On November 22, 2020 7:01:52 PM GMT+01:00, "Toke Høiland-Jørgensen" <toke@toke.dk> wrote:
andreas@rammhold.de writes:

On 18:21 22.11.20, Toke Høiland-Jørgensen wrote:
andreas@rammhold.de writes:
I've been playing with the BIRD source code and implementing a new
extension to Babel but that is not what this mail is about.

Still curious - which extension? :)

 The V4 over/via V6 draft. I would link to it but it seems the IETF
 website is currently unreachable (or I am being cloudflared…).

Ah, cool! That was on my list as well, but good to know you're working
on it! I'll let you have at it, then :)

Breakpoint 1, add_tail (n=0x234ac30, l=0x241f620) at ./lib/lists.c:82
#0  add_tail (n=0x234ac30, l=0x241f620) at ./lib/lists.c:82
#1  sl_alloc (s=0x21bd7d0) at lib/slab.c:264

This is that call to add_tail in slab.c, with a few lines of context:

full_partial:
  rem_node(&h->n);
  add_tail(&s->full_heads, &h->n);
  goto redo;

Since add_tail is being called immediately after rem_node(), and they I
both inlines, my guess would be that this comes from the compiler
optimising out the clearing of n->prev and n->next in rem_node() since
they are immediately being reset.

 Interesting. The compiler removes the first assignment becuase it is
 rewritten (across function boundaries/after inlining) but doesn't
 realize that it is being read?

Hmm, yeah, good point, if you have a read in-between that optimisation
really shouldn't happen - but maybe the compiler is rearranging things
in other interesting ways? I guess you'd have to inspect the generated
code to know for sure...

Are these all false positives or should there be more cleanup code on
these list entries?

Speaking for the backtraces you saw in the Babel code, these all come
from variants of the following pattern:

struct babel_msg_node *msgn = sl_alloc(p->msg_slab);
/* initialise msgn->msg */
add_tail(&queue, NODE msgn);

where babel_msg_node is just:

struct babel_msg_node {
  node n;
  union babel_msg msg;
};

Since add_tail sets n->next and n->prev right after those asserts, no
harm is actually done and the memory ends up fully initialised, so I'm
not sure if there's any reason to do anything about it: It's really
only a problem because of the debug asserts.

 That was my hope as well.
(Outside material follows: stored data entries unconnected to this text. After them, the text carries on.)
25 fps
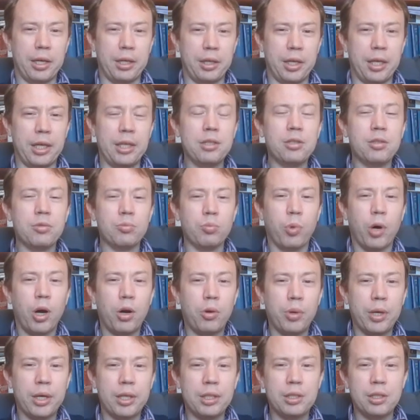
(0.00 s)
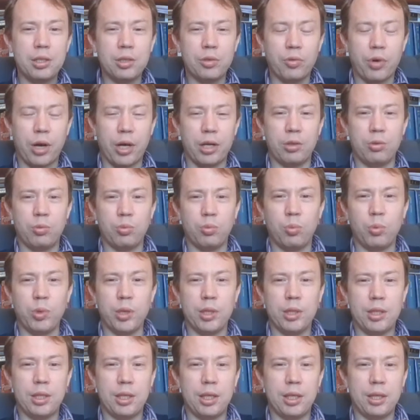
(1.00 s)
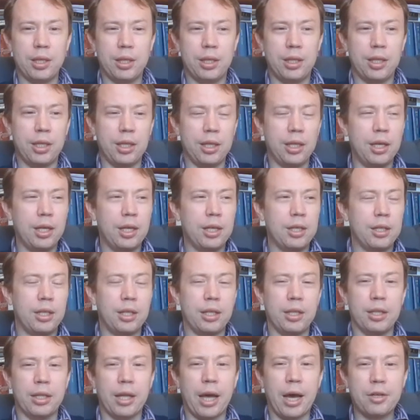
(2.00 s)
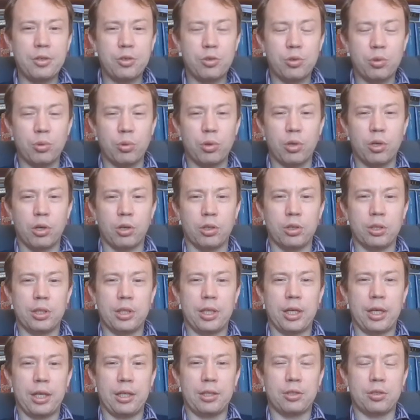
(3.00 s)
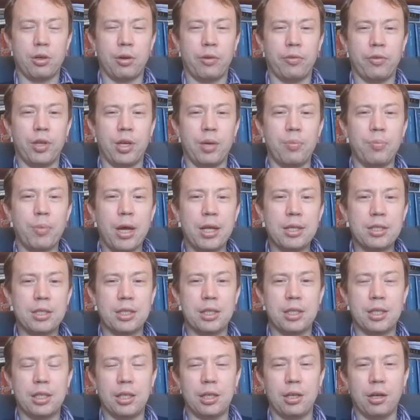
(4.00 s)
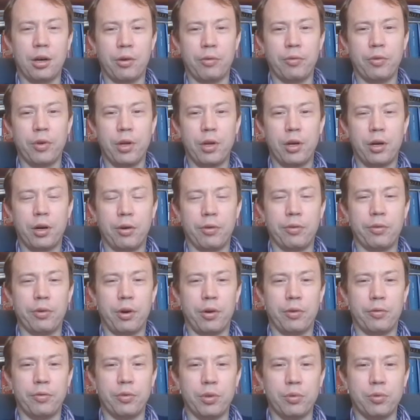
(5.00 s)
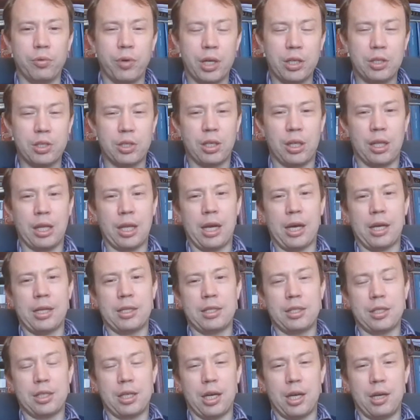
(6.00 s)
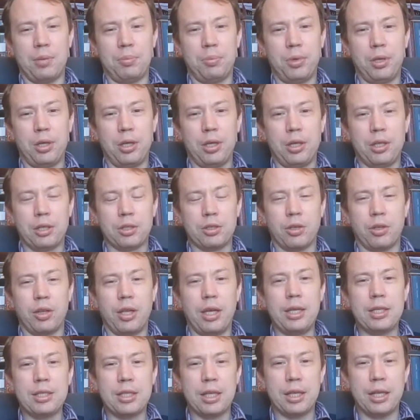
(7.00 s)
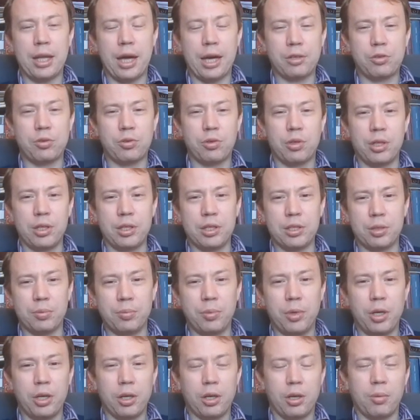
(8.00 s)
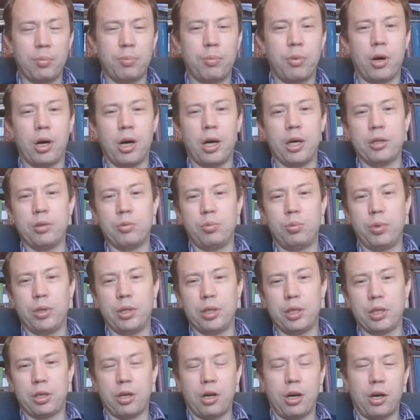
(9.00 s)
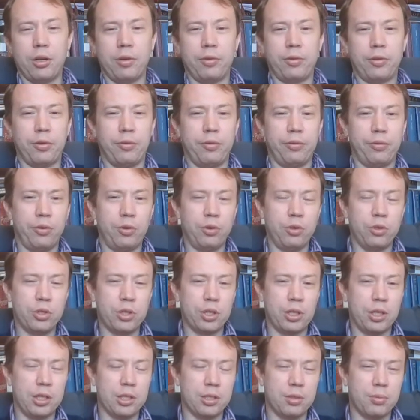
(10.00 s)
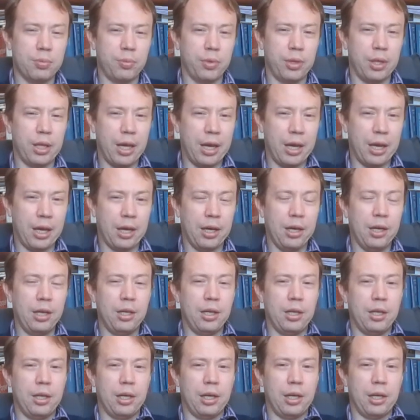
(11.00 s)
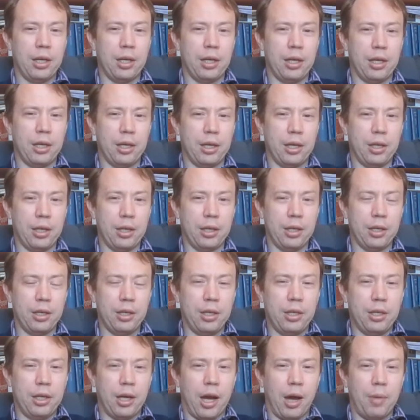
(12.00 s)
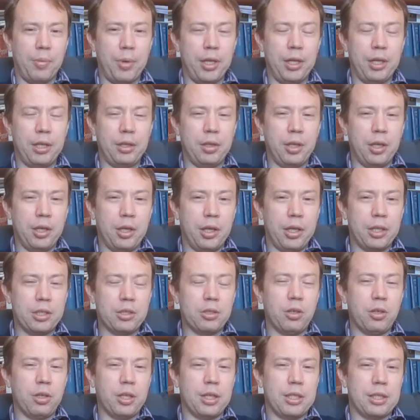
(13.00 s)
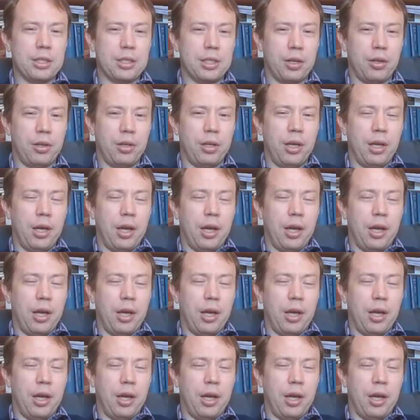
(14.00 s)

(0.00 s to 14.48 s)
well integrated within the natural context of the immensity of the Russian landscape. So there is a naturalism combined with a kind of Confucianism there. I mean, it's not necessarily...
Maybe there are some attributes / qualifiers
 that could be added to the variables (when the debug flag is set) to
 prohibit this optimisation? Having these checks is probably useful (e.g.
 for CI, tests & development) but only if it doesn't break the entire
 software.

Yeah, it is a bit annoying that it breaks debug builds. My preference
would be to just have the slab code zero out objects, but let's see what
the Bird devs think :)

-Toke